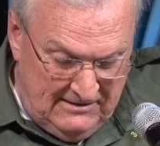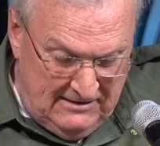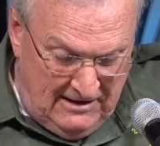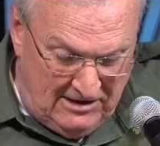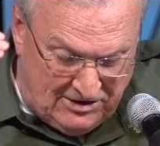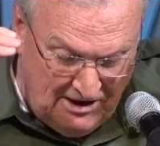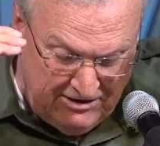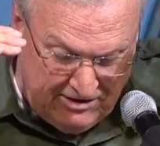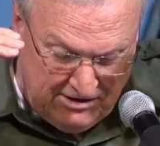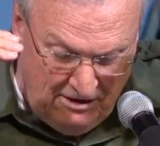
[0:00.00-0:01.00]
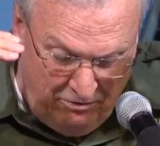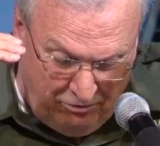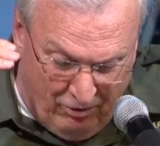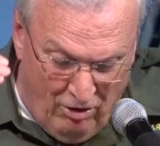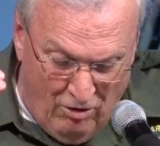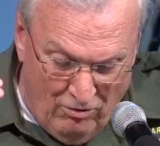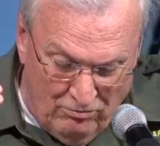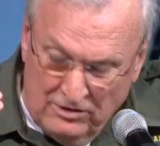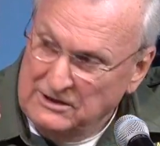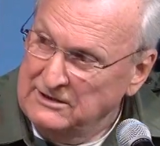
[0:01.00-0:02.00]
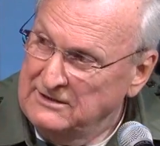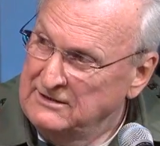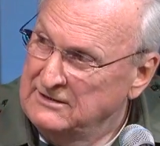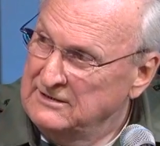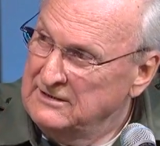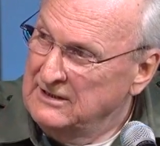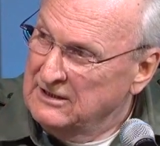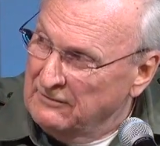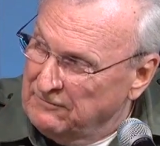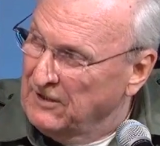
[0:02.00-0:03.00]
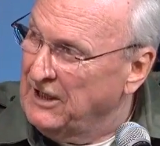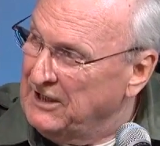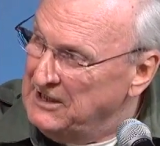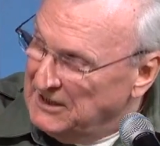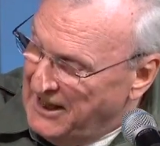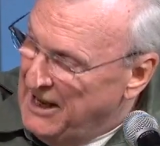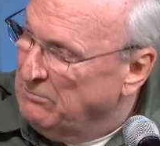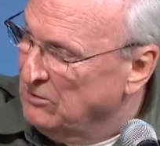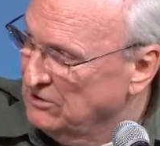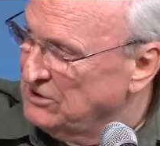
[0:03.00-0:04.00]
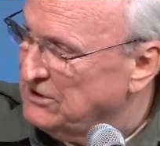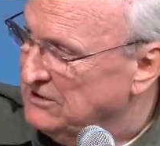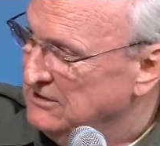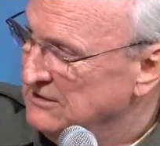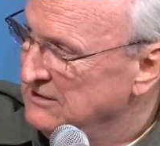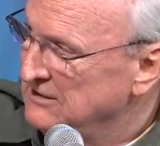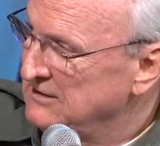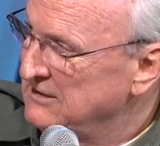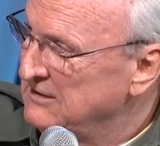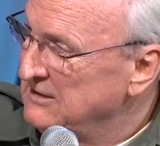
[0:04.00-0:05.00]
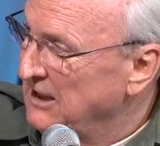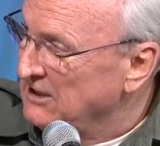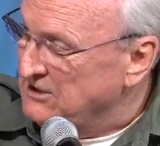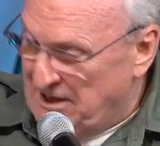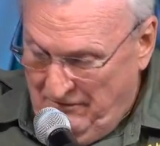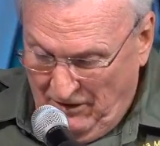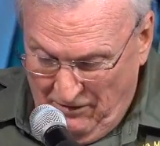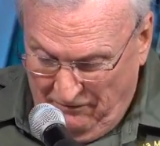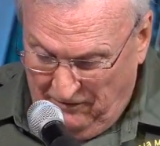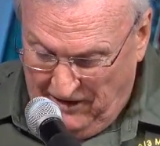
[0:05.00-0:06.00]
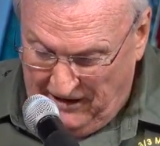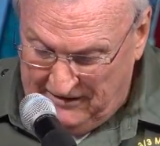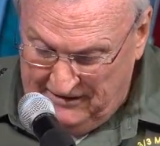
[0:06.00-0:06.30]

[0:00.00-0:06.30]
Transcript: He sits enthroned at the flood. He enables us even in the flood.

◆ ◆ ◆ ◆

# Brief
Please repeat the records above exactly, omitting any pictures they contain.

# Solution
[0:00.00-0:01.00]
[0:01.00-0:02.00]
[0:02.00-0:03.00]
[0:03.00-0:04.00]
[0:04.00-0:05.00]
[0:05.00-0:06.00]
[0:06.00-0:06.30]

[0:00.00-0:06.30]
Transcript: He sits enthroned at the flood. He enables us even in the flood.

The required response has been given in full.